Create a report for mobility data with differential privacy guarantees.

Project description

https://img.shields.io/pypi/v/dp_mobility_report.svg Documentation Status

dp_mobility_report: A python package to create a mobility report with differential privacy (DP) guarantees, especially for urban human mobility data.

Install

pip install dp-mobility-report

or from GitHub:

pip install git+https://github.com/FreeMoveProject/dp_mobility_report

Data preparation

df:

  • A pandas DataFrame.

  • Expected columns: User ID uid, Trip ID tid, timestamp datetime (expected is a datetime-like string, e.g., in the format yyyy-mm-dd hh:mm:ss. If datetime contains int values, it is interpreted as sequence positions, i.e., if the dataset only consists of sequences without timestamps), latitude and longitude in CRS EPSG:4326 lat and lng. (We thereby closely followed the format of the scikit-mobility TrajDataFrame.)

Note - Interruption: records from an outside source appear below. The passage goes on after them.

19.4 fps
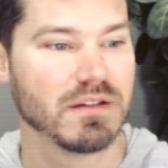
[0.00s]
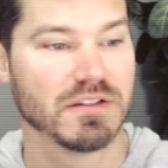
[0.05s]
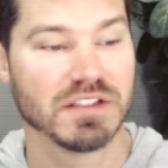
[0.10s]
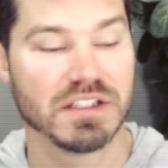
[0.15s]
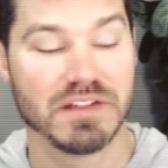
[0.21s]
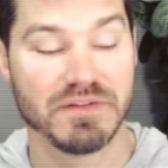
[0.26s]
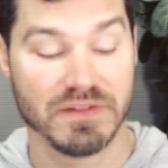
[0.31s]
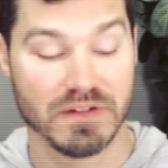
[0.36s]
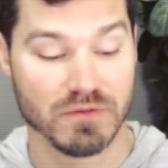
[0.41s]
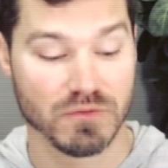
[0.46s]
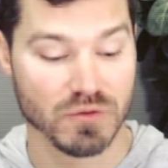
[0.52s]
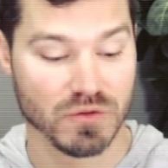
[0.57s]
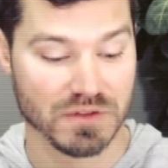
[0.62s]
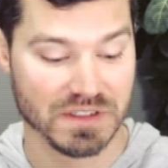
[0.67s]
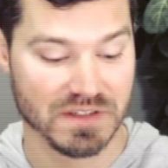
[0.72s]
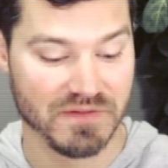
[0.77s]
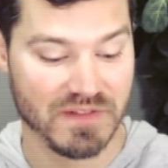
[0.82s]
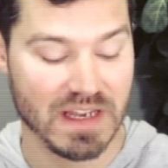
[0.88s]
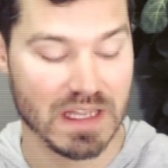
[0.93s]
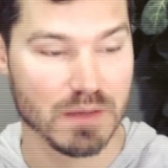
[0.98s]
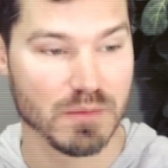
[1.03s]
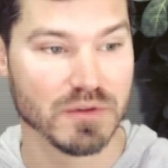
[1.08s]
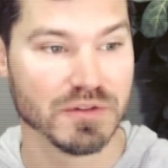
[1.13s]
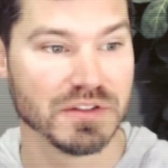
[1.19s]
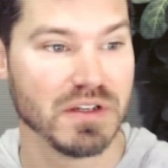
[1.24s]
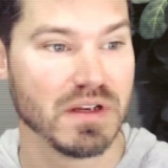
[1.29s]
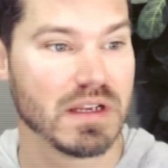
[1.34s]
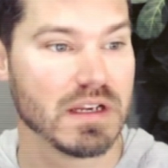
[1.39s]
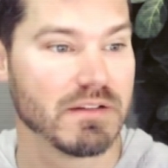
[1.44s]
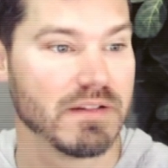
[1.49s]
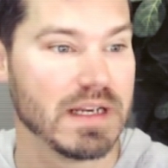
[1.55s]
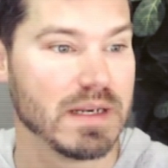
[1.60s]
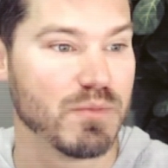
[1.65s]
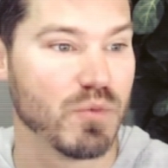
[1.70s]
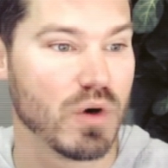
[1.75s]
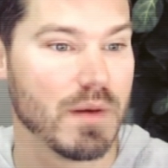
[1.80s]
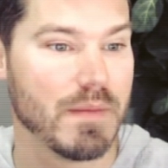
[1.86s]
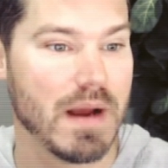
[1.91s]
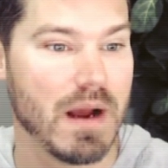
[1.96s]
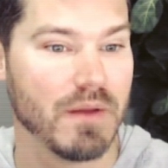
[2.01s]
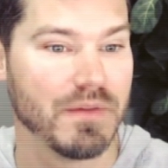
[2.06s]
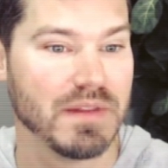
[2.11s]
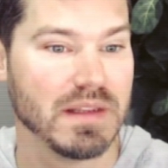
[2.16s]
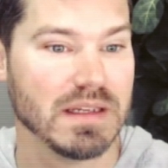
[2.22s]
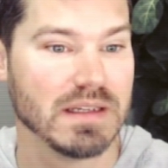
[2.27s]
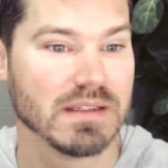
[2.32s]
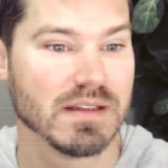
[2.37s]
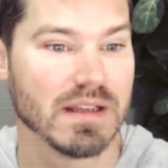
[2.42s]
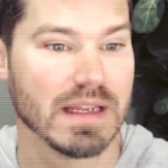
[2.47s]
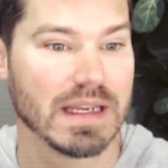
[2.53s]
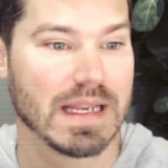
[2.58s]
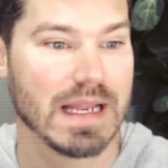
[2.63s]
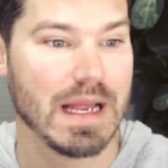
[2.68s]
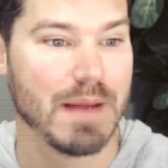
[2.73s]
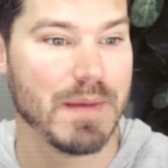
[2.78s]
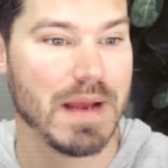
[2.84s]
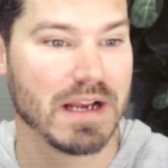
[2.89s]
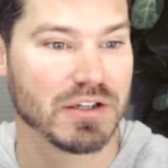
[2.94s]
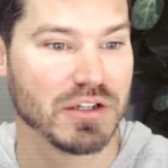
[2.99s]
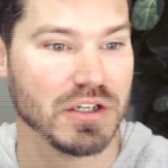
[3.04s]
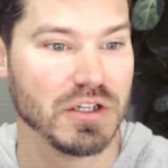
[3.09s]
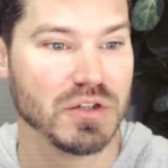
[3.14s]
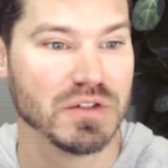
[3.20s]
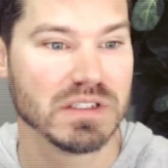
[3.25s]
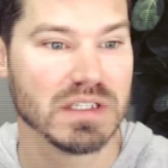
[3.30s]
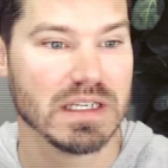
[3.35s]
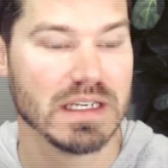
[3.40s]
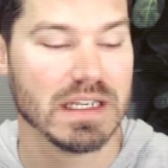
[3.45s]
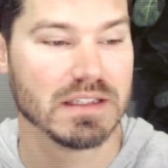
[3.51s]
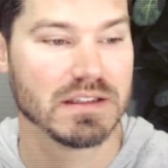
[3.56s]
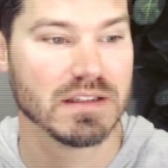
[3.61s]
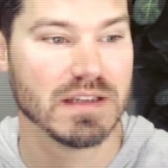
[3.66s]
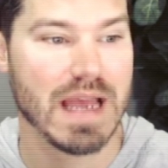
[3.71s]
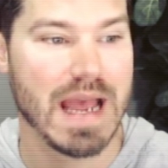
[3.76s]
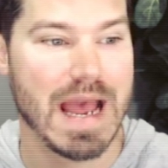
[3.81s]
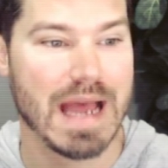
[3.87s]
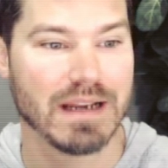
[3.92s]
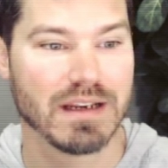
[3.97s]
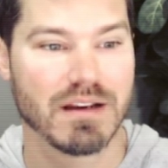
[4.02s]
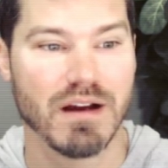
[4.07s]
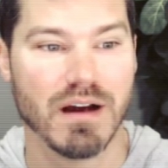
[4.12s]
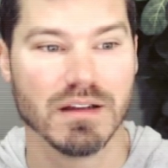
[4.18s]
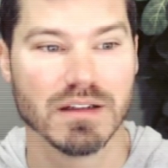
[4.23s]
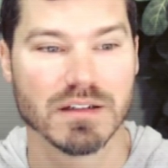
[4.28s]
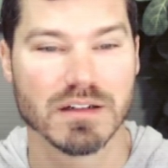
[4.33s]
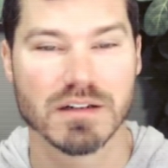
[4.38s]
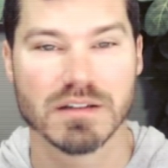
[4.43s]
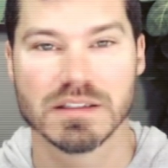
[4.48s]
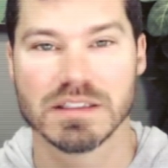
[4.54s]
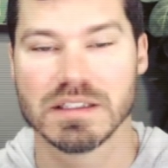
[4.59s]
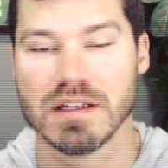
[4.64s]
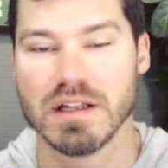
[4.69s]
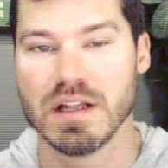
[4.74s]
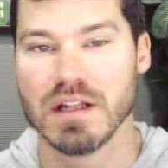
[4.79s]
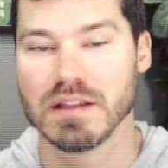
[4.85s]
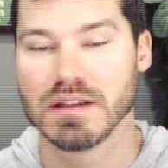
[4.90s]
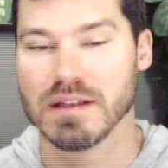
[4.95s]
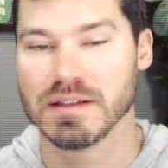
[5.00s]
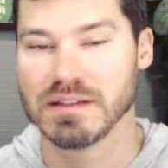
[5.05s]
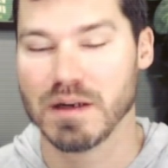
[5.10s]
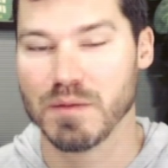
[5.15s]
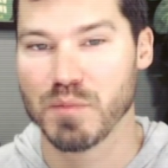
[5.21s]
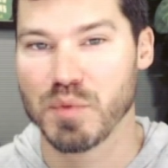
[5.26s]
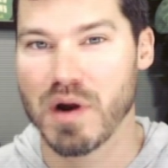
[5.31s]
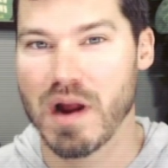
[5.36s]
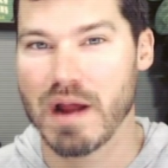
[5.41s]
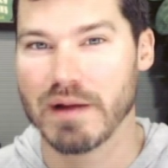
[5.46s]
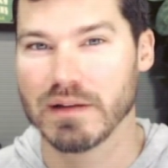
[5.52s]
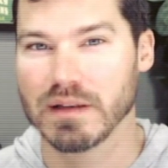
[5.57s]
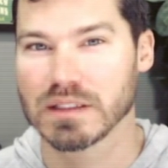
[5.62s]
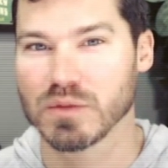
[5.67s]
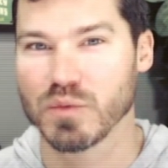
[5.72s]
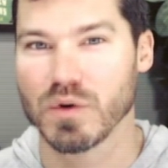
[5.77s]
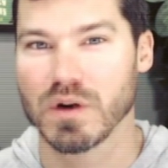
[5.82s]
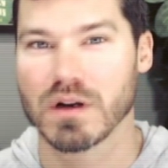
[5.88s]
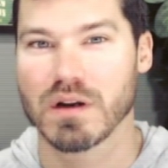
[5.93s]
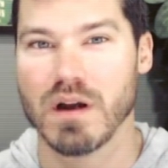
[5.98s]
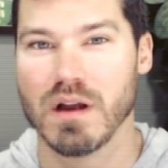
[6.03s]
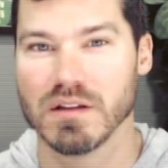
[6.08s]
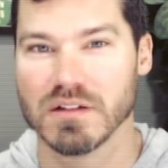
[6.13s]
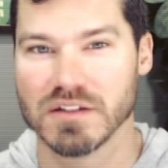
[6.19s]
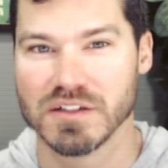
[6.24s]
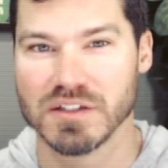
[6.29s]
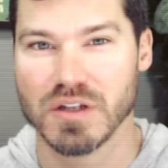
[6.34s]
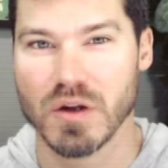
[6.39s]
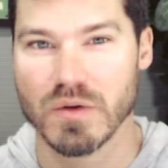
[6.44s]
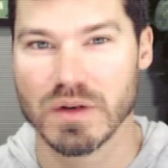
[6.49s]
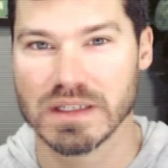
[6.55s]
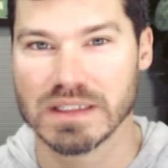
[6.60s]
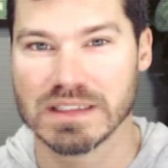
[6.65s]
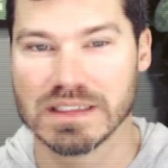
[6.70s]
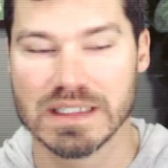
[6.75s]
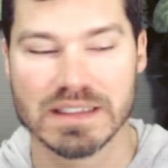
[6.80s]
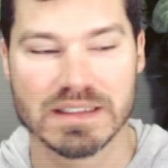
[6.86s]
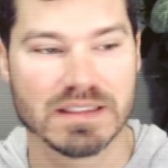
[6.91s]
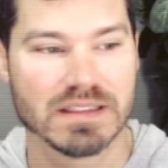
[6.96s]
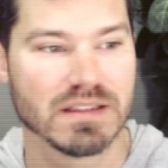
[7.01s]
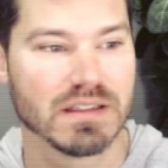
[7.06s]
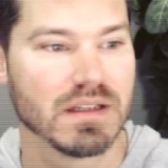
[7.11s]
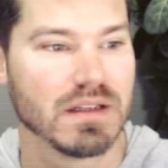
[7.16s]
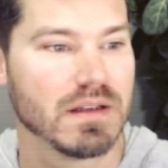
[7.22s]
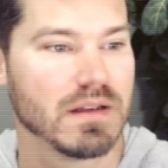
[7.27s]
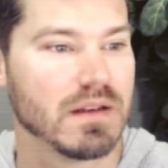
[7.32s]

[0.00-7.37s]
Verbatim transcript: There's different rules available, so you can read more about these. Like I'm actually using it to add colors to some products where colors don't exist.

  • Here you can find an example dataset.

tessellation:

  • A geopandas GeoDataFrame with polygons.

  • Expected columns: tile_id.

  • The tessellation is used for spatial aggregations of the data.

  • Here you can find an example tessellation.

  • If you don’t have a tessellation, you can use this code to create a tessellation.

Create a mobility report as HTML

import pandas as pd
import geopandas as gpd
from dp_mobility_report import DpMobilityReport

df = pd.read_csv(
    "https://raw.githubusercontent.com/FreeMoveProject/dp_mobility_report/main/tests/test_files/test_data.csv"
)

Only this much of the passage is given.